How Will Our Mothering Be Reshaped By Coronavirus?

The struggling child doesn’t feel like anyone’s top priority as annoyance turns to irritation turns to impatience turns to rejection

A

sk any frum mother what her top priority is and she’ll for sure say it’s her family.

In our formal tefillos and informal “please Hashems,” in the sandwiches we make and the laundry we pre-treat and the menus we custom-tailor to every palate of every child, we’re constantly thinking of our children. Their likes and dislikes. Their needs and wants. Their strengths and weaknesses and challenges.

We carve out time for dentist appointments and PTA and story-time. We consult with experts and worry about kriah and do speech therapy exercises.
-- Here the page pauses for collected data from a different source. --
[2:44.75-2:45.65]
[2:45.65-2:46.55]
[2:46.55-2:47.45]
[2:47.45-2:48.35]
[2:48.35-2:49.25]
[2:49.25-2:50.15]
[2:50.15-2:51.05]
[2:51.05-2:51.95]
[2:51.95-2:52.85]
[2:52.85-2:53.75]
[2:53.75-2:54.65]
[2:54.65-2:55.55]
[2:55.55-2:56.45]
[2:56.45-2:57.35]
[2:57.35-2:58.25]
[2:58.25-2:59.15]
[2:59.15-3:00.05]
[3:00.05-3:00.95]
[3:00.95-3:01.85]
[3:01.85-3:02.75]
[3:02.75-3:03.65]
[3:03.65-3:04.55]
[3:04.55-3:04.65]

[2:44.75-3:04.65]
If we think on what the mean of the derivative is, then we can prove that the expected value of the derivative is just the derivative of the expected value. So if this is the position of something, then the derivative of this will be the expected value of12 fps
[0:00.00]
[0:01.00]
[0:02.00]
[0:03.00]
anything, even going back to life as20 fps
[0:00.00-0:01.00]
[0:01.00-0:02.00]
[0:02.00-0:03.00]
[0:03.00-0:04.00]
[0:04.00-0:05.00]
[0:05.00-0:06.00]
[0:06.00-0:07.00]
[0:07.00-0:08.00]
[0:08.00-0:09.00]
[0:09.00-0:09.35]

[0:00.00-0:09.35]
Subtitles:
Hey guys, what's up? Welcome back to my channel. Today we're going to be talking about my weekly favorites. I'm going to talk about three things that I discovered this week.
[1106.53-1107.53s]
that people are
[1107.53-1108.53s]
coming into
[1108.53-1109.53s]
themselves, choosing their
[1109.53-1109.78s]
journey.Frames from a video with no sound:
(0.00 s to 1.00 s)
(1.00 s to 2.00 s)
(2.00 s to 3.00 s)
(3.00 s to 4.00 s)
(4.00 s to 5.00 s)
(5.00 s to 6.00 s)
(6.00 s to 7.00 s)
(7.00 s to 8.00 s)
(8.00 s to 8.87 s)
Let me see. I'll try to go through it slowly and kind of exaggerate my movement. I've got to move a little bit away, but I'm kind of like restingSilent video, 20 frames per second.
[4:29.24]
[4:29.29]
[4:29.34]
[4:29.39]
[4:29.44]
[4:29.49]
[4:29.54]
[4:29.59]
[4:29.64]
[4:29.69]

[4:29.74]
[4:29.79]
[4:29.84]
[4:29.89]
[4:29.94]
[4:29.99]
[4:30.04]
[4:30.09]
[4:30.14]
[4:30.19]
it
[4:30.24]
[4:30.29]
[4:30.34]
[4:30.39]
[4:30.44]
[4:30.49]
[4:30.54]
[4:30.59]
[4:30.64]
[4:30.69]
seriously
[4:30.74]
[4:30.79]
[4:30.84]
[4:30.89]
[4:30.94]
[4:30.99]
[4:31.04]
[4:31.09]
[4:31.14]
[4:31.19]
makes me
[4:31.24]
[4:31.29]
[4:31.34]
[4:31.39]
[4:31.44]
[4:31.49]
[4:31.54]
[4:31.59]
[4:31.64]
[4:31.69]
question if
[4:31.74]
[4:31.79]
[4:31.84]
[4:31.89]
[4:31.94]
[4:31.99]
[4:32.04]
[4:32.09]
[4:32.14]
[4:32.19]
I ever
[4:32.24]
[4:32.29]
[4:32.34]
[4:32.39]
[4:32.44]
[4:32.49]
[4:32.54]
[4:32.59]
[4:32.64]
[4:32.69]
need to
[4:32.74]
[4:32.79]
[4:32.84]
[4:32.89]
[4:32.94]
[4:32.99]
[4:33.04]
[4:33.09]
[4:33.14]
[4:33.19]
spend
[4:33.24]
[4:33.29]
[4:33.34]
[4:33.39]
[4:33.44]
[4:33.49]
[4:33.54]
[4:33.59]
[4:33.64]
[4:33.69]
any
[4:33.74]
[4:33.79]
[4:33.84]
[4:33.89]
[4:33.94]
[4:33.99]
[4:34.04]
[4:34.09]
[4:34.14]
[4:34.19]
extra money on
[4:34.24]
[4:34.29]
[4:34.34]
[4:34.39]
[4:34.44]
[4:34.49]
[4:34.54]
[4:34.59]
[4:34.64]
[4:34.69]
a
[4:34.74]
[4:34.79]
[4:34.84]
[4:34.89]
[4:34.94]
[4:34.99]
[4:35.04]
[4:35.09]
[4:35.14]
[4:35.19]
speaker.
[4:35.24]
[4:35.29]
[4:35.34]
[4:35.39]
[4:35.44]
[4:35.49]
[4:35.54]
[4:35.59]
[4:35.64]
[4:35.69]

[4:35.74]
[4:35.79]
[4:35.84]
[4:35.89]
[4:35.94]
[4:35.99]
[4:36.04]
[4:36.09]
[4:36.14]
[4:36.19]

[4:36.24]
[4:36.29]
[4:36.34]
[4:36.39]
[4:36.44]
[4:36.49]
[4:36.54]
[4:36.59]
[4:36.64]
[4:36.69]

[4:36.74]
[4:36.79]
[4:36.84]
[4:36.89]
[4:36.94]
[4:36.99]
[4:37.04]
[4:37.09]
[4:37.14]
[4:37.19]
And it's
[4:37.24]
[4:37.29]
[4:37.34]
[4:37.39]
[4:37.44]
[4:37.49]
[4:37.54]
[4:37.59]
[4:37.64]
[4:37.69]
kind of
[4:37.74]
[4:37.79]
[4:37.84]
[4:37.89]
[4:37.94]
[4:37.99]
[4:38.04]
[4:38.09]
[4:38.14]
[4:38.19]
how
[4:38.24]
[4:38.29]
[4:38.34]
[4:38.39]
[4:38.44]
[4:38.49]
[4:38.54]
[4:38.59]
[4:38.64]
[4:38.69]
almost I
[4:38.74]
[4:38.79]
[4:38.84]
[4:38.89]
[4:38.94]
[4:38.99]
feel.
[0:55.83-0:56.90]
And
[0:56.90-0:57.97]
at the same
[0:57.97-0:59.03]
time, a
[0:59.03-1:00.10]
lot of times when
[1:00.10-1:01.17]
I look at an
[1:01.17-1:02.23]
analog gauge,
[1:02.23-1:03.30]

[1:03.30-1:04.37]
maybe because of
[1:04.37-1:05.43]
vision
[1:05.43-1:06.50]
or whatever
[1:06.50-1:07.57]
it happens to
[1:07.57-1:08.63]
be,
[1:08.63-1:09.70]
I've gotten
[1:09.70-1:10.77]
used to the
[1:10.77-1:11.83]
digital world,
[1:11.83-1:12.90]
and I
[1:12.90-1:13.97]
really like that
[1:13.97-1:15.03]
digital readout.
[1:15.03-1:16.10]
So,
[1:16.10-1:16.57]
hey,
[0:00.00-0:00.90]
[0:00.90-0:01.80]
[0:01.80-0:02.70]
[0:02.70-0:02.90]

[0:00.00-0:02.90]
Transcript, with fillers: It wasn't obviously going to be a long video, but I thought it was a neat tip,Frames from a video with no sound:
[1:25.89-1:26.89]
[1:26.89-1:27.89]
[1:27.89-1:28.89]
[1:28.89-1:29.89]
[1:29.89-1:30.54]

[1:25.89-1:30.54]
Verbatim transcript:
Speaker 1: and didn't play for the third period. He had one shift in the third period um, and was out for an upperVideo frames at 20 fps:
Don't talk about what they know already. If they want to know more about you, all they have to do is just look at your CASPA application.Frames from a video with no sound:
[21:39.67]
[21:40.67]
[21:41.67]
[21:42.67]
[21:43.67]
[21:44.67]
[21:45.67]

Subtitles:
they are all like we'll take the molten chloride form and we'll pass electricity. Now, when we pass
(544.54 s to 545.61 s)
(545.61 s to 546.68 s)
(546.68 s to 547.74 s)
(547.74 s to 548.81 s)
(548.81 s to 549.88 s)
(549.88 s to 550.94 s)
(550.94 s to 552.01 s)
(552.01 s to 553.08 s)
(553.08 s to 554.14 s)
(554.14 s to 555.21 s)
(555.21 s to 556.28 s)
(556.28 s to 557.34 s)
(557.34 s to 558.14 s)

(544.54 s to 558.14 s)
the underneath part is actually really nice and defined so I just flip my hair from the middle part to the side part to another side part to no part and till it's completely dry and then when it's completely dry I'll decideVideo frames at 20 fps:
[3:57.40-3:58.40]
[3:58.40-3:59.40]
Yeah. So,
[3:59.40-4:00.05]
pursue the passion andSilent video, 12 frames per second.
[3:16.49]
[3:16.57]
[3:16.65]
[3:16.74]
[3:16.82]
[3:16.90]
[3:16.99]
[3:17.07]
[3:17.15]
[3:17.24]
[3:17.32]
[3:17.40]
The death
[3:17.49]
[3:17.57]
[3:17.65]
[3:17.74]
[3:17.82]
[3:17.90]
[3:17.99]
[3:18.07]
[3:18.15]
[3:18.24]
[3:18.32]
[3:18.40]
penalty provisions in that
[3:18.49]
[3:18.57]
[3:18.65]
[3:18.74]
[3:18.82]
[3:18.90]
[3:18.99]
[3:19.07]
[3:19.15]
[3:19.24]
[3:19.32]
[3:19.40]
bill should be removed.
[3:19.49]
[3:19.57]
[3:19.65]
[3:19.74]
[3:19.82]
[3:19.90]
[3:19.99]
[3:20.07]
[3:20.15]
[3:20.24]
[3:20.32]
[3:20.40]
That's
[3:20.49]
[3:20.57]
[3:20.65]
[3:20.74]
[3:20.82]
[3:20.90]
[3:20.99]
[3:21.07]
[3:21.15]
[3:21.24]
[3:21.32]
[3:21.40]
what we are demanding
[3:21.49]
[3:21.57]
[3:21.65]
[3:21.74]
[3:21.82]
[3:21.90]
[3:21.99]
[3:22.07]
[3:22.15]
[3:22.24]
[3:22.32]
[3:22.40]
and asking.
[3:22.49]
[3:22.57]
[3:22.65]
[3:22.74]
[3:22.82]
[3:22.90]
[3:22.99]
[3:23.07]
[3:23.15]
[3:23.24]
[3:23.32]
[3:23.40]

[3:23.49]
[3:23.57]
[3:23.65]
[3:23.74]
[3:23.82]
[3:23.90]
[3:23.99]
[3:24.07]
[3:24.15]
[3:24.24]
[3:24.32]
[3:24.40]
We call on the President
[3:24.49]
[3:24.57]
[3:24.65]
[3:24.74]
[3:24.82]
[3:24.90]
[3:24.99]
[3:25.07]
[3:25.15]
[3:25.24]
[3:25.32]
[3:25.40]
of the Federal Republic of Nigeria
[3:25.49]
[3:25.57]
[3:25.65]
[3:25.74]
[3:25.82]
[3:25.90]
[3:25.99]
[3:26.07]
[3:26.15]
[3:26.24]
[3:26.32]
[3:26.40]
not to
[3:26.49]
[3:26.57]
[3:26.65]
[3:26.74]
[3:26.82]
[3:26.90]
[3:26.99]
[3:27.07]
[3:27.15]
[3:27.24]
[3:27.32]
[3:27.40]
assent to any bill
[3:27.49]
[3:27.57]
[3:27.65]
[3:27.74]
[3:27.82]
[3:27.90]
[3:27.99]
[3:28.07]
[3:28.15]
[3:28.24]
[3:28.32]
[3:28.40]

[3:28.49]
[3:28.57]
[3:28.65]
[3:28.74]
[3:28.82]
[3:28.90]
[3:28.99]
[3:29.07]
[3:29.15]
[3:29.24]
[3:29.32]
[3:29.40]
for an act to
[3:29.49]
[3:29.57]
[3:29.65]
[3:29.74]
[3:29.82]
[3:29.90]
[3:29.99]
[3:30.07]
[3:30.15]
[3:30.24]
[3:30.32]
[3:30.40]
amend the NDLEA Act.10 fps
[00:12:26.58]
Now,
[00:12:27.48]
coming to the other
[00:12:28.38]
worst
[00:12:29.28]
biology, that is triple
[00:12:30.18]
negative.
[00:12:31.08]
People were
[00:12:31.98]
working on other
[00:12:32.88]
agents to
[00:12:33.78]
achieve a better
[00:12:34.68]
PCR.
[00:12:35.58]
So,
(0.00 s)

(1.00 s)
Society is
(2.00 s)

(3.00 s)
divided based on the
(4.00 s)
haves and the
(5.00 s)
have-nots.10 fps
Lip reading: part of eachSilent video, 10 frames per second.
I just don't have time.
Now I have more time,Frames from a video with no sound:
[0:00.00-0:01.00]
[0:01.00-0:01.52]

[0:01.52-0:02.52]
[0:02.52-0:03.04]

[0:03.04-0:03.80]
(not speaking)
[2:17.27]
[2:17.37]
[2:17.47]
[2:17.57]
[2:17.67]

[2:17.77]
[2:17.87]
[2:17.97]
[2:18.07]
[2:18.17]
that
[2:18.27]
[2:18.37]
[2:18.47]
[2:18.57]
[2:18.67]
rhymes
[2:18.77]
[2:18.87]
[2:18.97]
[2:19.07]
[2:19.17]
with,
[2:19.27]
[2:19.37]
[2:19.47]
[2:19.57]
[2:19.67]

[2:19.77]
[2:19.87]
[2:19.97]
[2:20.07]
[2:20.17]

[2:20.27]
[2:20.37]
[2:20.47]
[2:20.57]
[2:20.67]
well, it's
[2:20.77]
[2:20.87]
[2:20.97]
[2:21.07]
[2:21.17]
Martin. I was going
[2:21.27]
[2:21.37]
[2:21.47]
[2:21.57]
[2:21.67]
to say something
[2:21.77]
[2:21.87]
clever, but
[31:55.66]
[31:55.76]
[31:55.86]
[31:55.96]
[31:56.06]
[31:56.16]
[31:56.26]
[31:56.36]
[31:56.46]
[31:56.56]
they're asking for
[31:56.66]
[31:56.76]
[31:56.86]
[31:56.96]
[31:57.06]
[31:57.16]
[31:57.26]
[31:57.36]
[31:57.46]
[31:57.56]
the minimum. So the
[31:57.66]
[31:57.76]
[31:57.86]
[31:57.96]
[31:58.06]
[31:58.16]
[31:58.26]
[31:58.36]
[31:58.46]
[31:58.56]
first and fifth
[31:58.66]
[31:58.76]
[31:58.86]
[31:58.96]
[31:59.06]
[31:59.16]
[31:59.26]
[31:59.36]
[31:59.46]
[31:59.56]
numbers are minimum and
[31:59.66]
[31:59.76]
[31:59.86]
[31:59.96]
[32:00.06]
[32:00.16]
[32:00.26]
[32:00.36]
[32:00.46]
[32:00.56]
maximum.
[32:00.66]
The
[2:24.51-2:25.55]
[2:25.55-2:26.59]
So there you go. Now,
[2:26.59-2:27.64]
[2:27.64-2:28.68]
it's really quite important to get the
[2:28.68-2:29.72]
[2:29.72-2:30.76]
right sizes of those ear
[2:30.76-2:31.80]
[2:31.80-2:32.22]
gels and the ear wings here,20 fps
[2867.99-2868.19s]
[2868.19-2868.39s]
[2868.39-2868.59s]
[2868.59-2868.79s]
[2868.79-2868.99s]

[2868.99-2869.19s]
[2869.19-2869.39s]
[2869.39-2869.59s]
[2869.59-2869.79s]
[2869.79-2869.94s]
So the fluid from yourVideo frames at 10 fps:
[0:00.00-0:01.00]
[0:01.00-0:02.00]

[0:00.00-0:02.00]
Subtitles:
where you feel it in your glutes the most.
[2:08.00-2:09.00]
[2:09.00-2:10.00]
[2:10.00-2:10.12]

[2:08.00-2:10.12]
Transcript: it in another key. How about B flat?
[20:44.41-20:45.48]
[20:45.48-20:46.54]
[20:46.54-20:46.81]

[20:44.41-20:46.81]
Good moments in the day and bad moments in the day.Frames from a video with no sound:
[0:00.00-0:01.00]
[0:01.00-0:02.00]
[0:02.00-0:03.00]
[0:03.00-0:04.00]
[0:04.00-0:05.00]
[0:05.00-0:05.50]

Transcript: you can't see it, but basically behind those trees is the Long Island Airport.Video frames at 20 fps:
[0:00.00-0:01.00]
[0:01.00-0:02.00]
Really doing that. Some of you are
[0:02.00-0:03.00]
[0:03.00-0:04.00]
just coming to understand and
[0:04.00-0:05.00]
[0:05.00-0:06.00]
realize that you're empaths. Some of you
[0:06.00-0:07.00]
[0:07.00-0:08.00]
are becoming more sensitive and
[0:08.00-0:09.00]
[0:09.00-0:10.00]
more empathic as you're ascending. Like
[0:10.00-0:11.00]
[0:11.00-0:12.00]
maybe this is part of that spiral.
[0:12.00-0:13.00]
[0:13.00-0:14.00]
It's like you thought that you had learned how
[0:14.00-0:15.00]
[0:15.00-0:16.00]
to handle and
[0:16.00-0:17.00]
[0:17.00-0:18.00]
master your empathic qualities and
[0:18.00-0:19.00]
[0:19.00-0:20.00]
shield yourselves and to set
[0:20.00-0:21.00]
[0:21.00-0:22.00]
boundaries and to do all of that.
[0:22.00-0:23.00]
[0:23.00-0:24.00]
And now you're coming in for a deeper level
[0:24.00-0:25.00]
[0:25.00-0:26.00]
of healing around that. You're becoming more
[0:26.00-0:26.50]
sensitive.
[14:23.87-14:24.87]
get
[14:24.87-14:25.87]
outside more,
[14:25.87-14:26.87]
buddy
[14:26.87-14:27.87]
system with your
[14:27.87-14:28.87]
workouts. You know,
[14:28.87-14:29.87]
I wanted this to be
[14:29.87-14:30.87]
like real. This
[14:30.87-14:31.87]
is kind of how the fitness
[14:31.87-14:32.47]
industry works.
We take parenting classes and sign up for daily chinuch tips and keep track of our positivity ratios.

But…we’re carving out time.

We are squeezing that undeniably top priority into the many other tasks and roles and responsibilities that fill our lives. Because many other roles and responsibilities do fill our lives.

We make the trip to and from the dentist as pleasant and focused as we can – it’s some more precious quality time – but then later that night when supper extends a little too long and the pressure of making up the missed work-hours looms, the pleasantness becomes strained and it’s “let’s finish and get into the bathtub and get to bed so I can catch up on the work I missed during the dentist.”

We savor the time on the couch reading books and pointing to the butterfly hiding between the blades of grass, and we invest our heart and soul and a little prayer into the extra potato kugel that we pack along for our bochurim’s in-Shabbos at yeshivah, but then when someone’s struggling with math and there’s a bar mitzvah we really can’t miss, we bring a palpable strain into the cozy home we worked so hard to create. The struggling child doesn’t feel like anyone’s top priority as annoyance turns to irritation turns to impatience turns to rejection.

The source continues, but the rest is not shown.